Create HTTP Task
Note
This feature may not be available in all product editions. For more information on available features, see Compare Editions.
During the execution of your plan, you can create a task to send HTTP requests to a third-party application endpoint. For example, when a preceding task successfully executes, you can send an HTTP message to a designated endpoint with information from that task.
An HTTP task is a request between the Dataprep by Trifacta platform and another application. These requests are delivered using over HTTP and can be interpreted by the receiving application to take action.
Note
Your receiving application may require that you whitelist the host and port number or IP address of the platform. Please refer to the documentation for your application.
An HTTP task is one of the task types available in a plan. For more information, see Plan View Page.
Limitations
Custom security certificates cannot be used.

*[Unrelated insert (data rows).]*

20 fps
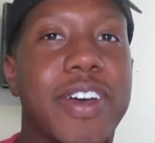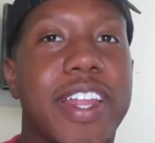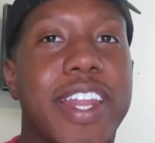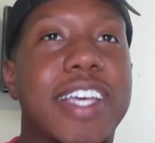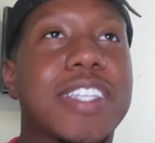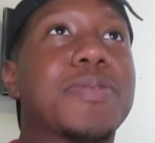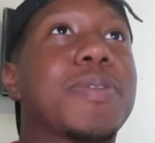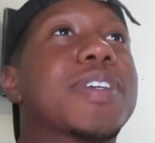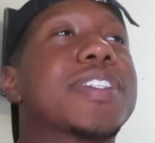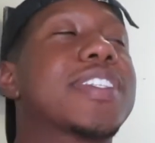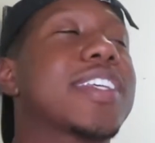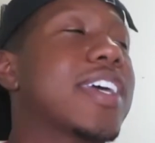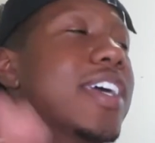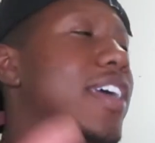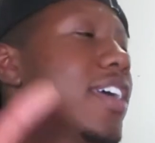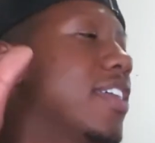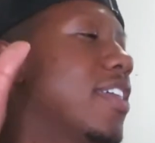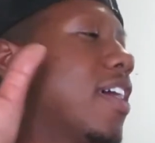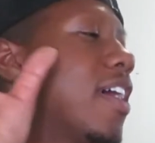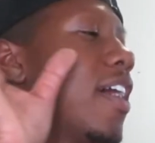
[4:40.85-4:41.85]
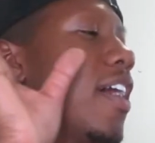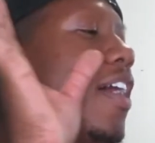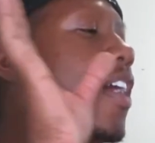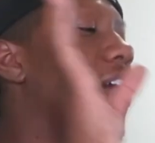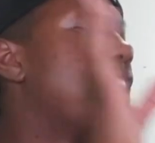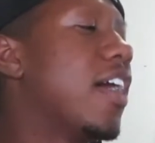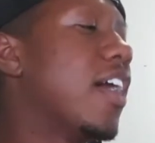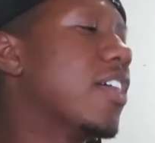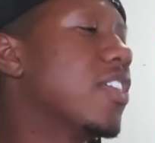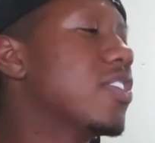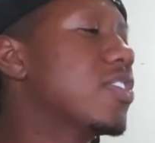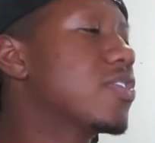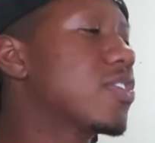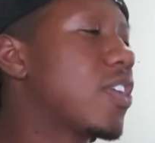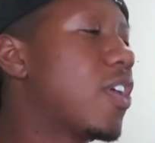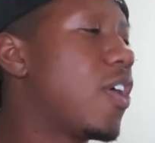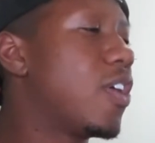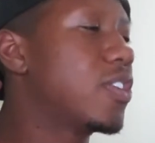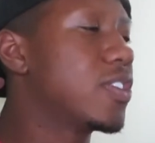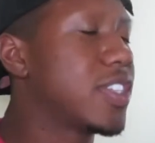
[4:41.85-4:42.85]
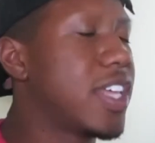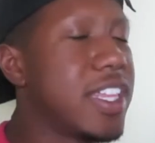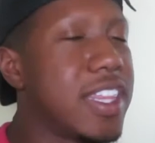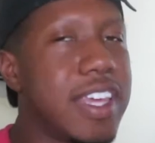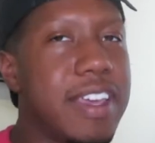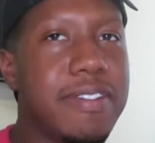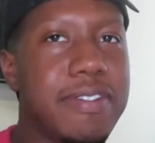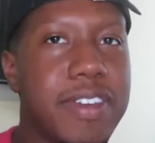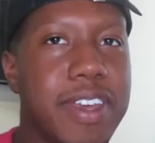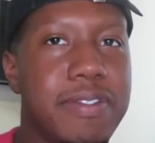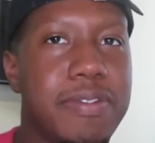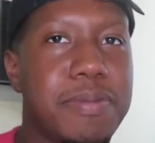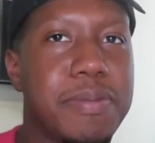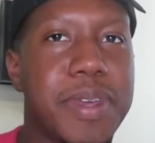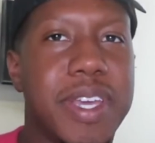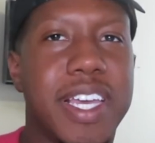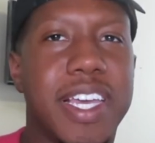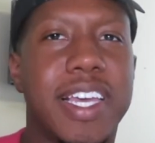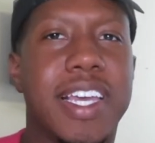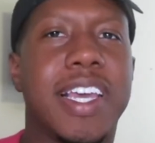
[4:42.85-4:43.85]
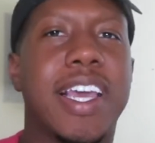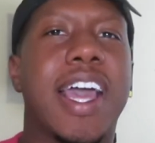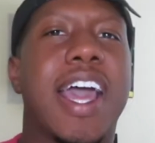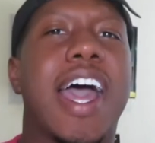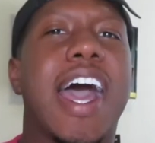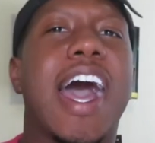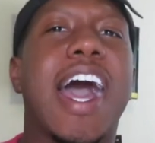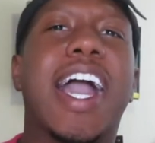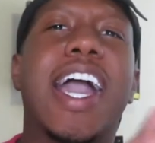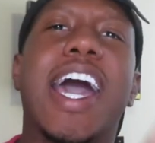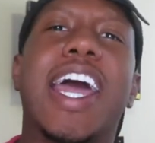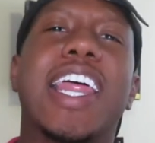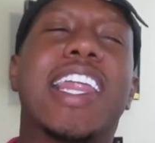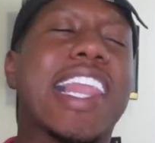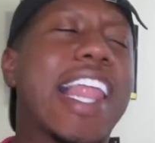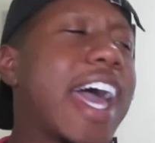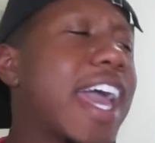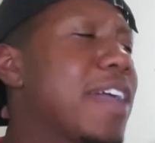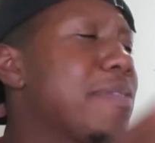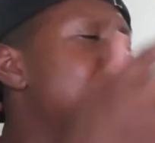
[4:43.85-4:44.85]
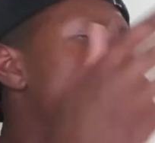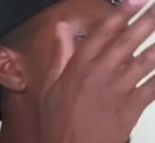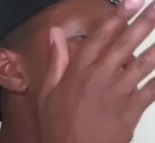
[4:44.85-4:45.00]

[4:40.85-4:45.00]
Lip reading: And that's why I said, other songs that they've given me, I kinda like.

HTTP-based requests have a 30-second timeout limit.
Prerequisites
Requirements for receiving application
To send an HTTP request to a target application, the application must be configured to receive the request:
Requests from outside of the application domain must be enabled.
Note
Your receiving application may require that you whitelist the host and port number or IP address of the platform. Please refer to the documentation for your application.
You must acquire the URL of the endpoint to which to send the HTTP request.
You must acquire any HTTP headers that must be inserted with each HTTP request.
If the request must be signed, additional configuration is required. Details are below.
Create Task
Open your plan in Plan View. In your sequence of tasks. Click a Plus sign icon to create a new task.
In the right panel, select HTTP task. The HTTP task panel is displayed.
Configure task
Set the required parameters. For more information on parameters, see Plan View for HTTP Tasks.
You can specify plan metadata information in the header values and request body of your request. For more information, see Plan Metadata References.
To test the connection, click Test. A success message is displayed.
Tip
A status code of
200
indicates that the test was successful.Tip
You can use the GET method for testing purposes. A GET request does not change any data on the target platform but may permit you to specify elements in the request body.
To add the task, click Save.
Rename Task
To rename the task, click More menu > Edit in the right panel.
Tip
Good naming may include the target platform endpoint and method, as well as the purposes of the task in your plan.
Delete Task
To delete the task, click More menu > Delete. Confirm that you wish to delete the task.
Warning
This step cannot be undone.
Plan Metadata References
Within the message of your other tasks, you can reference metadata about the plan, its tasks, and their execution. For more information, see Plan Metadata References.
Examples
Run another job
You can create a task to run another job on the successful execution of this one.
Tip
Use this method to create conditional sequences of job executions.
As needed, you can specify task overrides as part of launching a job via API. For more information, see API Task - Run Job.
You must acquire the recipe identifier for the next job to execute.
Open the flow containing the next recipe.
In Flow View, click the recipe whose outputs you wish to generate.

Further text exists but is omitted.